El ticket, obvio, sobrepasa por creces lo que pensaba gastarme (como si no supiera ya en qué iba a parar el asunto). Al menos tan pronto pasa la tarjeta no me entra la culpa esa horrorosa que me entra cuando en la bolsa llevo zapatos o bolsas. Lo malo es que compro libros a contentillo de mis etapas de ánimo (digo, que si Picasso tenía etapas de colores, ¿por qué uno no va a tener las suyas, aunque más modestas?), y con eso de que el tiempo se va volando, para la próxima vez que tengo antojo de echar un vistazo a mi propio stock de 'novedades', he mudado de ánimos, un nuevo libro me ronda la cabeza y... todo vuelve a empezar. 


No es un domingo cualquiera

Dos litros de Coca-Cola Zero, media ración de papas Memorables con queso, una paleta Chemisse de piña-coco en el congelador, películas malísimas de fondo, chorros de ánimo ocioso (de ése que hasta da como naúseas y te inhibe el sueño), mi perriuqui echado a los pies y una nueva pila de libros por leer de donde escoger. Mmmm... no, nada mal para un domingo de 'encierro forzado'. Pero lo mejor sigue siendo saber que mañana no tengo que ir a la oficina, puesto que la oficina estará en mi casa hasta el martes (Yesss!). Supongo que hoy, ver que el reloj marca más allá de las 4, me dará lo mismo.
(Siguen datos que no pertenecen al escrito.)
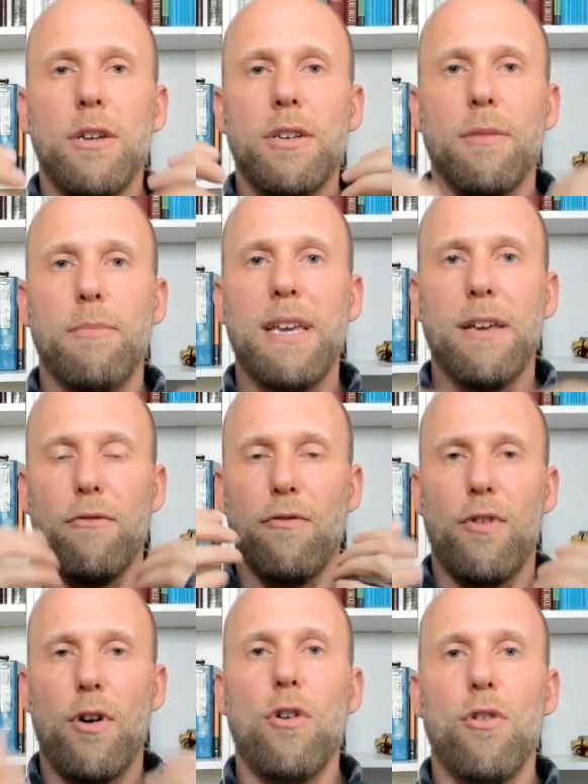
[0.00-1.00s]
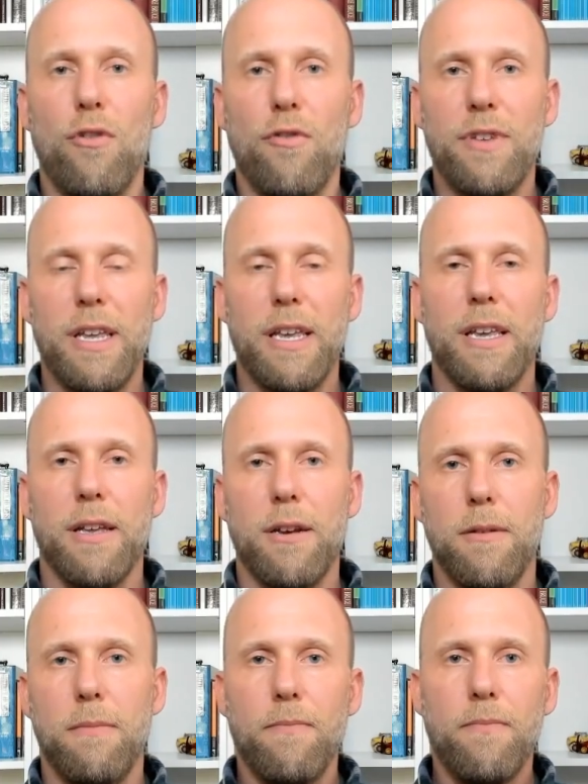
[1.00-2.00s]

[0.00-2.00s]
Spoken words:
to be involved in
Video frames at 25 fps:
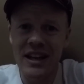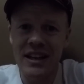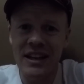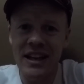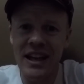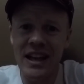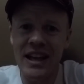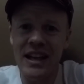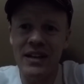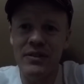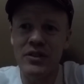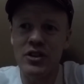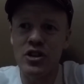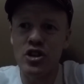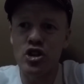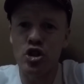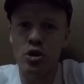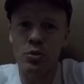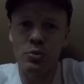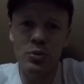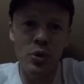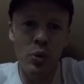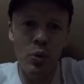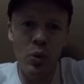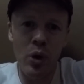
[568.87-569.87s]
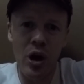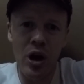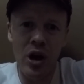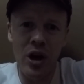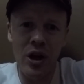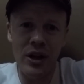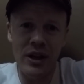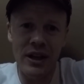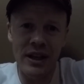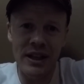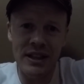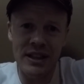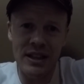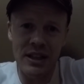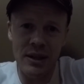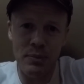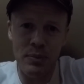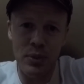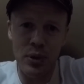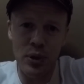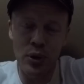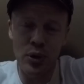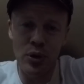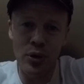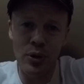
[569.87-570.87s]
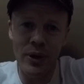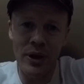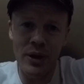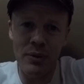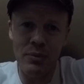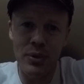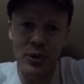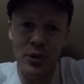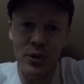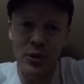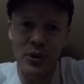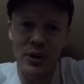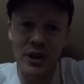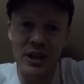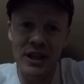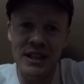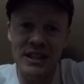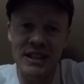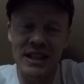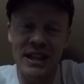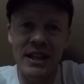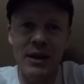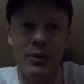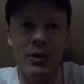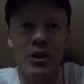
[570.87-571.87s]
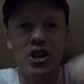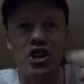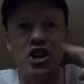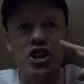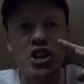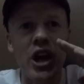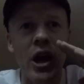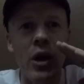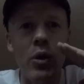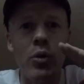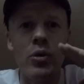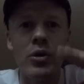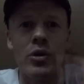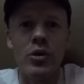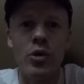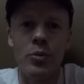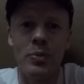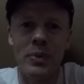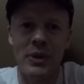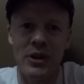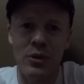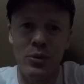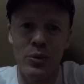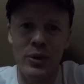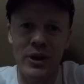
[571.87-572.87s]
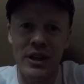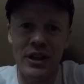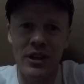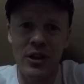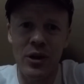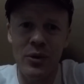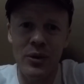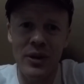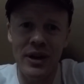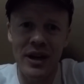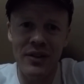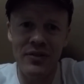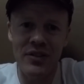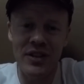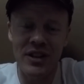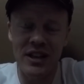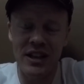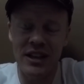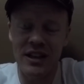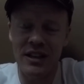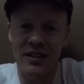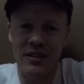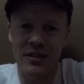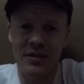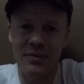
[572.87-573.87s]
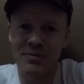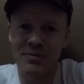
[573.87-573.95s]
They even jumped the wall into the pool where the pool is, and they were shouting up at the window and everything.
Qué belleza caray.

sábado, mayo 2

Colorful India: ahí estaré




Me tengo ya muy bien decidido que uno de estos días, antes de que se acabe el mundo, me dedicaré al menos un año a vagar por Asia y parte de África, como quien va a su trabajo cada mañana. Pero por puro placer. Sueño con Petra, Mongolia, Camboya, Bután, Marruecos, Estambul, China, India... con todos los olores, colores y formas de vida de ese otro lado indómito del mundo. Nada de civilidad europea o más del latinismo. Na. Una de estas primaveras, el rostro impregnado de pintura con agua del Festival del Color en Hali, India, será el mío, y el de mi cámara, claro. Me lo he prometido, y ahora me lo debo.

Poras Chaudhary (www.poraschaudhary.com), ex jugador de cricket: gracias por tu inspiradora imagen. No me queda duda que también en algún punto yo misma adoptaré el 'ex'.